Shostack + Friends Blog Archive

 

The Presentation of Self and Everyday Photographs

With the kind help of our awesome readership, Amazon and Glazer’s, I’ve acquired a camera, some books, a tripod, a prime 50mm, a flash diffuser, a polarizing filter, a graduated neutral filter, and some other random photography toys tools. You might question this, but I can quit anytime. Really! I even offered to loan my 50mm to a friend for a few days so he could get hooked make an informed decision about buying one.

Now, I know there are lots of people in our communities who post up their photos, and that’s their choice. I like to maintain some privacy-control of how I’m presenting myself. I have posted photos from my trip to South Africa and from the Privacy Enhancing Technologies conference, but those are almost journalistic. There’s something tremendously revealing about what subjects people photograph and share. Go ahead. Look. Ask yourself, who takes pictures like that? Why did they share that? What does it say about them?
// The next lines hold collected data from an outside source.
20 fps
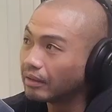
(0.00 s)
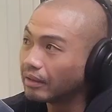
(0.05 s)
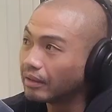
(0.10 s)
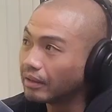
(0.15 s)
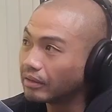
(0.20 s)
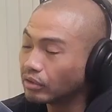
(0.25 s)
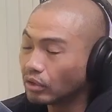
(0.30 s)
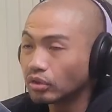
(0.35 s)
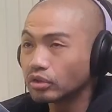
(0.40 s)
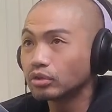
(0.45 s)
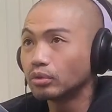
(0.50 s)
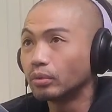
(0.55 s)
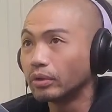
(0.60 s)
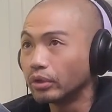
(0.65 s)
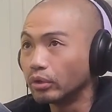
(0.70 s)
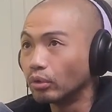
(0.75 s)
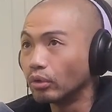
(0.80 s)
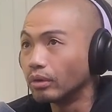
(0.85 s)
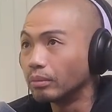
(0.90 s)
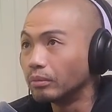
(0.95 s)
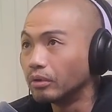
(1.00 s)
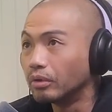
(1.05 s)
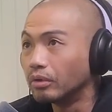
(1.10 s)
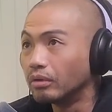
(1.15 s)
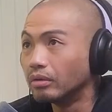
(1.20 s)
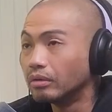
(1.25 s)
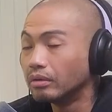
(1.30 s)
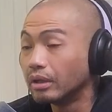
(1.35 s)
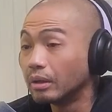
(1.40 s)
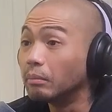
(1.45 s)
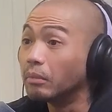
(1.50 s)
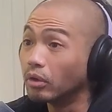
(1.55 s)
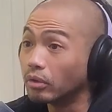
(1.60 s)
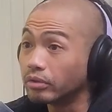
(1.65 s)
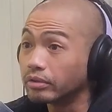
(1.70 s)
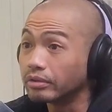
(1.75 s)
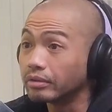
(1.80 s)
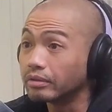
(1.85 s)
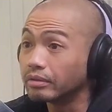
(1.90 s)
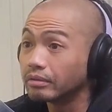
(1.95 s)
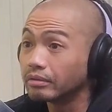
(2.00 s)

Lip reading: it's also a normal emotion,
Me, I prefer that people focus on my photos for themselves, and not for who I am. And I prefer to present a professional image that’s a carefully cropped subset of the whole.
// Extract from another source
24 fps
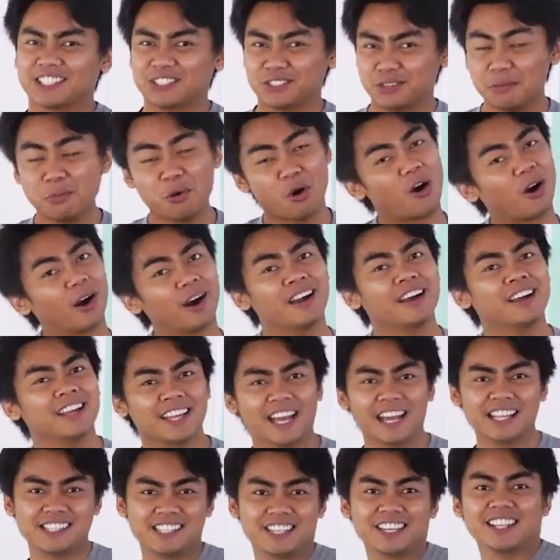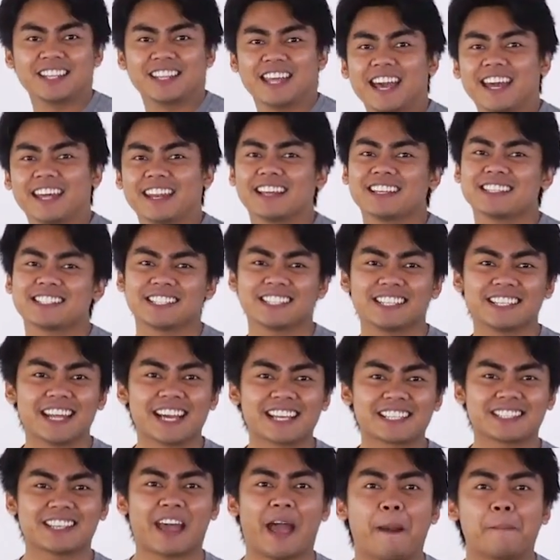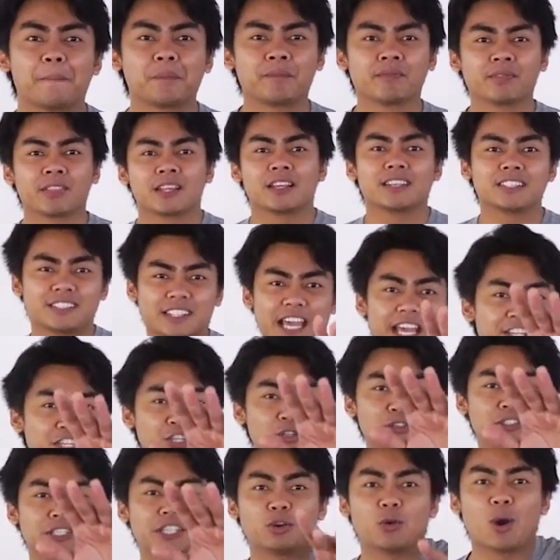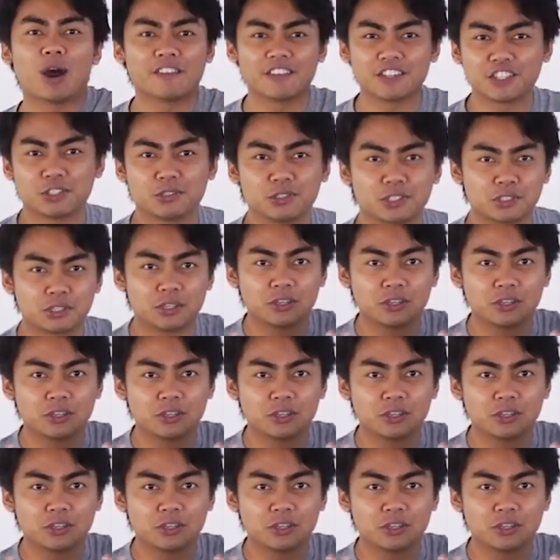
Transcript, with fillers: I'll do more. Until then, I'll see you next time. Stay juicy, guava juice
And what I’m re-discovering is that it’s tremendously hard. A few of the shots at the end of the PETS set are, if I do say so myself, very nice. I have some bald eagles that I shot on Lake Washington while boating with some co-workers. Which stream do those go in?

There’s also a technical hard: I dug into EXIF a fair bit with exiftool, and there’s at least two serial numbers in each raw photo. (Camera body and lens. I don’t vouch for completeness, but for a Canon camera, start with exiftool -SerialNumber -InternalSerialNumber -CameraSerialNumber.) If you set IPTC data automatically, you have to remember to strip it. There are micro-variations from manufacture which (supposedly) can be used to fingerprint a lens, but my expectation is that’s complex and requires some reference images. I’m prepared to re-evaluate that exposure when Moore’s Law comes along for a conversation.

Then there’s wanting to be noticed. I remember being a new blogger, and obsessively watching the stats for new links. Compulsively linking to the big bloggers in the hopes of some love. Writing articles to bait some of the carnivals. Linking back whenever someone gave me a link. If I posted the photos (or even a link here), I’d presumably get a fair number of views. Does that do anything for me? Some folks have given me really great feedback and advice, but let’s face it, giving a new photographer advice is hard. There are so many things you could say, and which ones will help them improve? Does this person take feedback well?

Is there a technological approach which might help, with a crowd of photographers who commit to jointly telling the world their nicknames if there’s a decent anonymity set? But really, isn’t that just the old saw about the dancing bear all over again? (And doesn’t it go up against what Bob Blakley was saying? More on that shortly.) So for now, I’m interested: is there a better way to frame this?